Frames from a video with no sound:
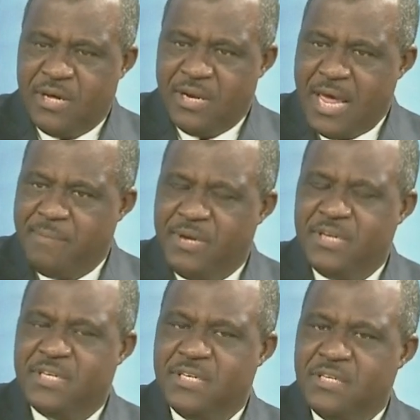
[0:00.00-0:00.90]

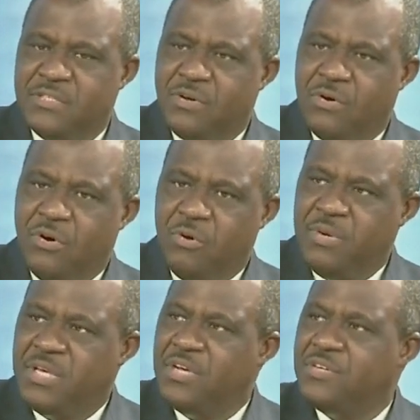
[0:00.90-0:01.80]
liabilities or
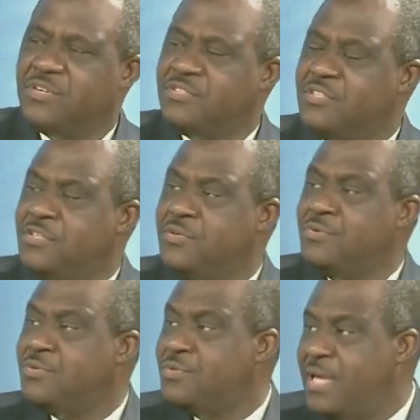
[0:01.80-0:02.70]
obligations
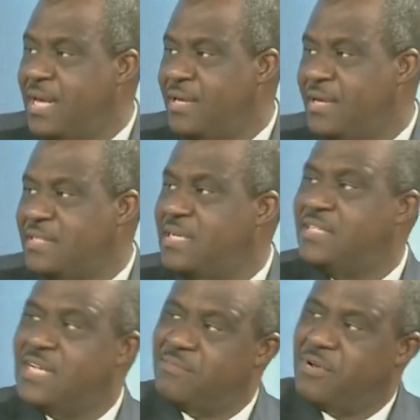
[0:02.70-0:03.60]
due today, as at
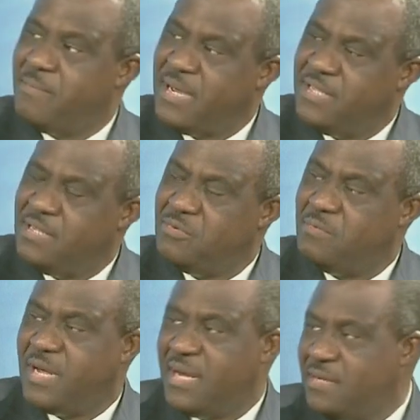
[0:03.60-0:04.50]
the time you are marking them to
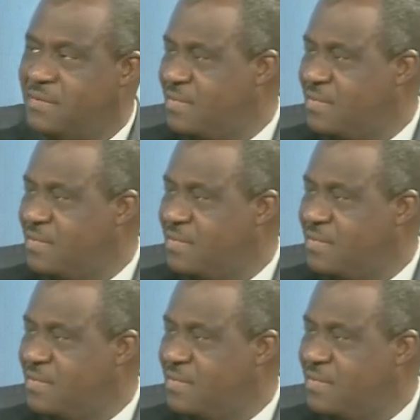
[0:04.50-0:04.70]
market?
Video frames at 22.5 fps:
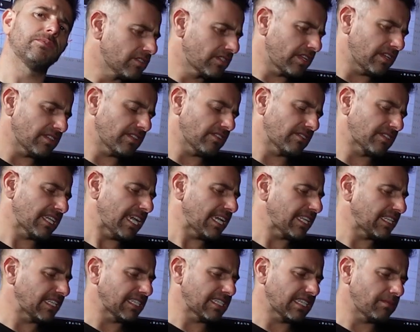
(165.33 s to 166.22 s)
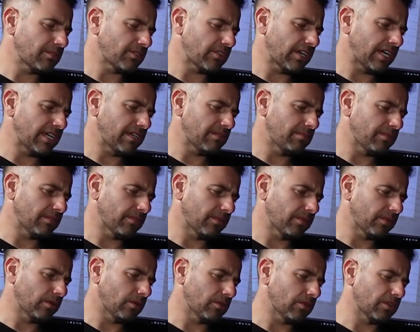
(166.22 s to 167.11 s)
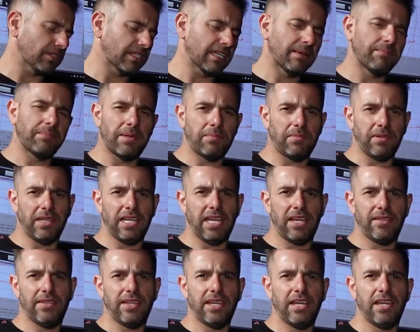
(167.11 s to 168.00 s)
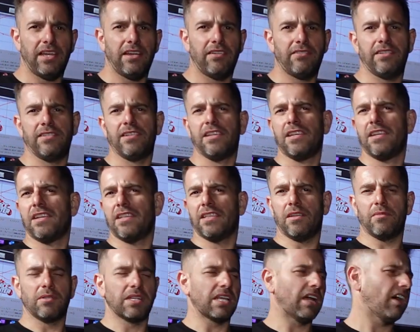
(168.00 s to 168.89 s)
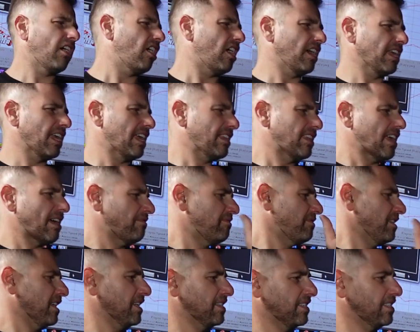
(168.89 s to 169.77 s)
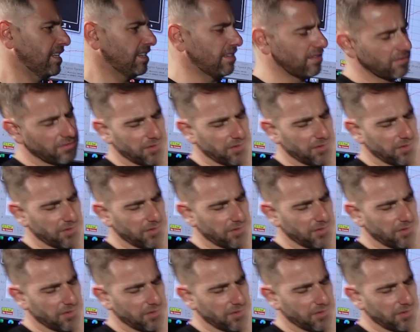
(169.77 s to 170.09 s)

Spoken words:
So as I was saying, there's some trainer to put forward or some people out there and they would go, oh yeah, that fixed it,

▸ **ACTION ITEM**:
Take the lines above starting at the one containing "[0:04.50-0:04.70]" and ending at the one containing "(169.77 s to 170.09 s)", and print them again exactly, without pictures.

▸ **FINISHED EXERCISE**:
[0:04.50-0:04.70]
market?
Video frames at 22.5 fps:
(165.33 s to 166.22 s)
(166.22 s to 167.11 s)
(167.11 s to 168.00 s)
(168.00 s to 168.89 s)
(168.89 s to 169.77 s)
(169.77 s to 170.09 s)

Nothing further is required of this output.